Daphne McLeod of Pro Ecclesia et Pontifice is right, when she states, as she has done often enough, that the Catholic Faith is NOT being taught in Catholic schools (perhaps with rare exceptions). In which case, parents have a duty to fight this situation and teach the children the Faith at home. MP3 catechism talks are available as free downloads on PEEP's website:
http://www.proecclesia.com/page_free%20talks.htm

pelerin said...

Clare -I am pleased that the golden book did not turn you away. I can't bring myself to dispose of my son's copy as it contains some priceless pictures he drew under the heading of 'My family' which included the tortoise depicted almost as big as himself!

It will probably go back on the shelves when I get them up again.

Kevin said...

Was anyone aware that Christiane Brusselmans, who wrote those terrible RE schemes, committed suicide? Please pray for her soul. EWTN have now licensed PEEP to distribute Daphne's talks on the Faith and there are 13 of them available on 4 DVD discs for £25 from: proecclesia@hotmail.com Tel : 01372 454160.

Clare said...

I'll definitely be keeping my golden book. I just won't be showing it to my children until they're grown up!

nickbris said...

Did the test,got 12 right.Not au fait with US Supreme Court cobblers.

Perhaps I should go back to HEATHENISM like the good old days

Anagnostis said...

Learning by rote is still the best method of retention through life.

Ante, apud, ad, adversus,
Circum, circa, citra, cis,
Contra, inter, erga, extra,
Infra, intra, iuxta, ob

...and so on, thirty five years later.

However - bad worship begets bad doctrine. It's an elemental, immutable law. It operates inexorably, regardless of what sleeps in the long-term memory (to be mechanically revivified, sometimes to one's own astonishment) or between the covers of the CCC.

Things which are not prayed, sensibly, and with the whole person, cease to be believed. Liturgy and Dogma are absolutely co-dependent. I would go so far as to assert that they are, in fact, identical. The loss of this understanding, and the consequent rise of the notion that a theroetical "orthodoxy" can be maintained by catechesis, independent of liturgical forms, is utterly delusory and essentially Protestant.

(By way of illustration, I'm reminded also of a post further back about the Holy Angels, and their disappearance from Catholic consciousness.)

pelerin said...

After kevin's comment I was prompted to google the author to find out more about her.

Her books are described as innovative religious education programmes and 2.5 million children have used them.

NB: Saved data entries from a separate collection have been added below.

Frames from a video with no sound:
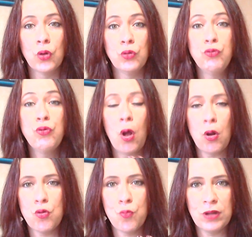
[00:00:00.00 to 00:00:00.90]

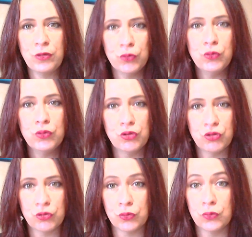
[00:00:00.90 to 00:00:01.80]
durant le mois de
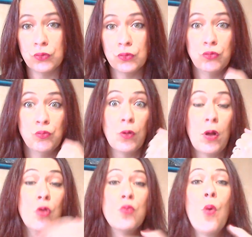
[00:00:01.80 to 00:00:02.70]
le,
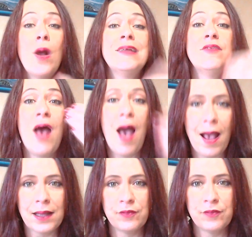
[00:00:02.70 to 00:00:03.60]
euh, le mois qui va
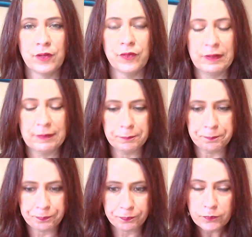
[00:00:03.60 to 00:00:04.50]
arriver en fait.
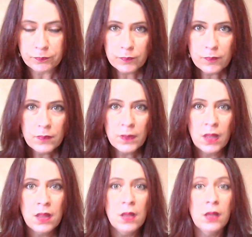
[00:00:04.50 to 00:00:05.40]

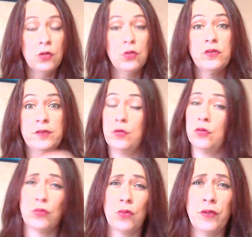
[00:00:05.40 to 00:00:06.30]
Euh, c'est
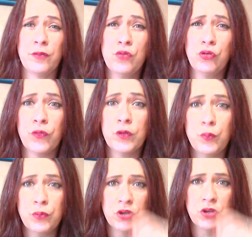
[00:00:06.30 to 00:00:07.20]
un rendez-vous que je fais
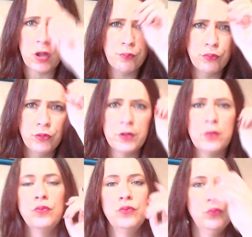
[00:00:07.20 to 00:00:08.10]
depuis déjà plus d'un
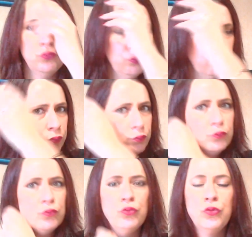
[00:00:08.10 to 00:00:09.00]
an ou,
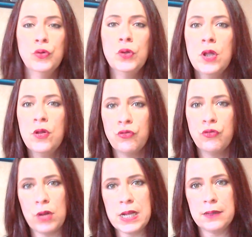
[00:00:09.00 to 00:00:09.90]
deux
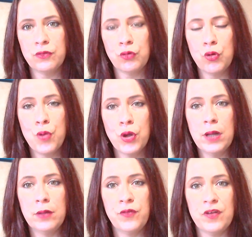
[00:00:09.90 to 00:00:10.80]
sur, la, sur le blog
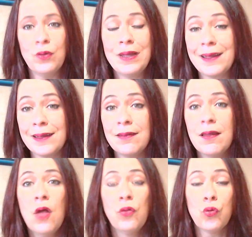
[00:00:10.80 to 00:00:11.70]
de façon écrite.
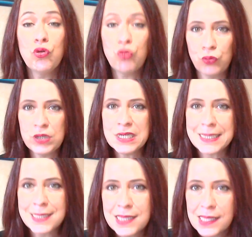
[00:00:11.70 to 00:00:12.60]
Donc aujourd'hui j'ai
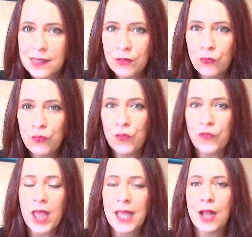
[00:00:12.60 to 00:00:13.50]
décidé de vous le
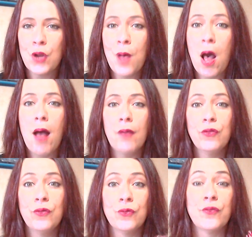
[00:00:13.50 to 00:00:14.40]
faire également
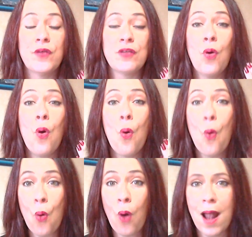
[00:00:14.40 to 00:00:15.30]
de façon
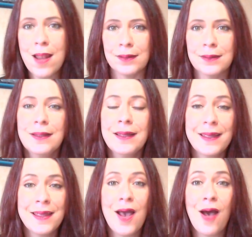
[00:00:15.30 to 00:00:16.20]
orale
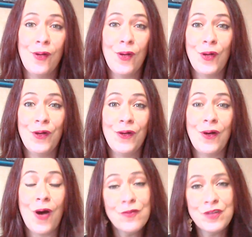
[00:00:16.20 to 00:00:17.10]
et
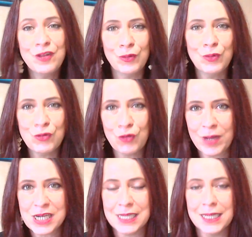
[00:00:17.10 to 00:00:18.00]
en, vidéo sur
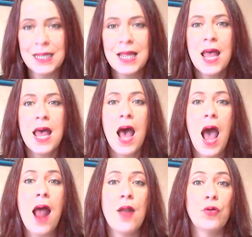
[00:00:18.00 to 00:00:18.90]
ma chaîne.
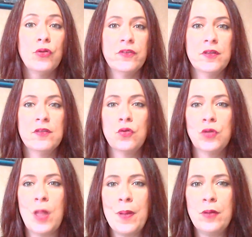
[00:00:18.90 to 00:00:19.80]
Alors c'est ce qu'on
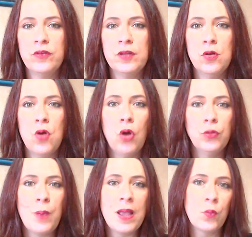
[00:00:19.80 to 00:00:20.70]
appelle aussi le
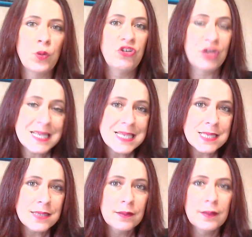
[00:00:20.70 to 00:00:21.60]
On My Wish
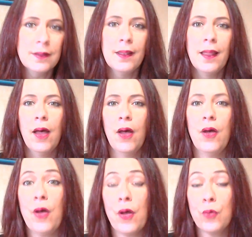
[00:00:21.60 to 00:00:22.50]
List.
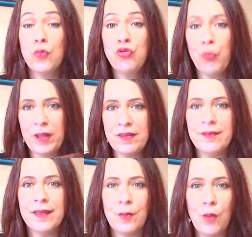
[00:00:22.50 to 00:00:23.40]
Euh, où je
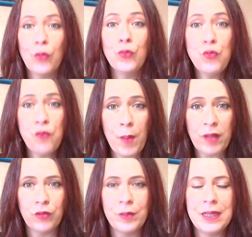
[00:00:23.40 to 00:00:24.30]
présente également une fois
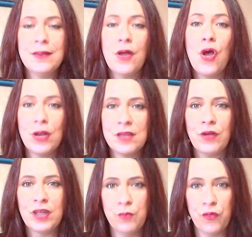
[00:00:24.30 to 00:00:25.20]
par semaine un
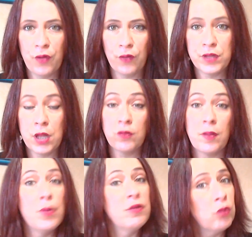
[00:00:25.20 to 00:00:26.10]
livre qui me fait envie. Alors
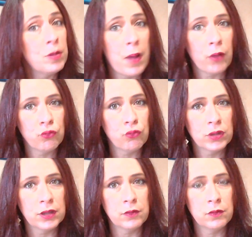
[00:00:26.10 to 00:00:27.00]
ça peut être sur des parutions
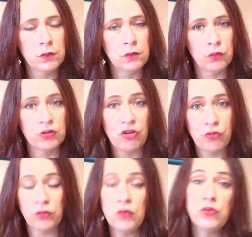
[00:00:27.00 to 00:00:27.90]
qui sont déjà
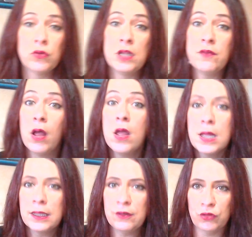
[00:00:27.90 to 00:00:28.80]
sorties ou sur des livres
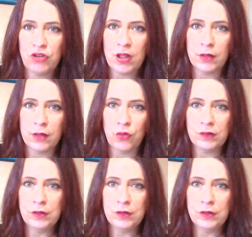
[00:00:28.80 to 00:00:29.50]
qui sont déjà sortis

One comment I found said 'There is perhaps no book for sacramental preparation written 35 years ago that was so solidly grounded in the church's catechetical and liturgical tradition. It continues to be a valuable source today' This was on the site of an evangelical seminary in California and I suppose that the fact that there was nothing 'Catholic' in the book resulted in their praise. No mention of 'Thou art Peter ...'

It would appear that our children were 'experimented' with, with disastrous consequences for their faith.

pelerin said...

Christiane Brusselmans appears to have had a distinguished career both on the Continent and in the US. She suffered from bipolar disease and sadly ended her own life.

I was interested to see that she had connections with the Holy Ghost Fathers and it was thanks to her that the work of Fr Lucien Deiss CssP became well known in the English speaking world and in particular in America. Shortly before his death in 2007 I was present at a concert of his music in the Spiritan Mother House in Paris. He himself was too ill to be present but his music lives on although I have never come across it in British churches.

shane said...

"Shane, in response to a comment by someone else sent this link to The Maynooth Catechism for primary school children [...]he found it on Lux Occulta."

Father, I run the Lux Occulta blog. Thanks for featuring it. BTW you may be interested in this: http://url.ie/7pef

Mike said...

Pedant, With you all the way re the old Penny Catechism. We need re-education as Catholics. As last Sunday's Gospel says, 'unless ye become as little children...' That's the situation we're mostly in now, after forty years in the desert.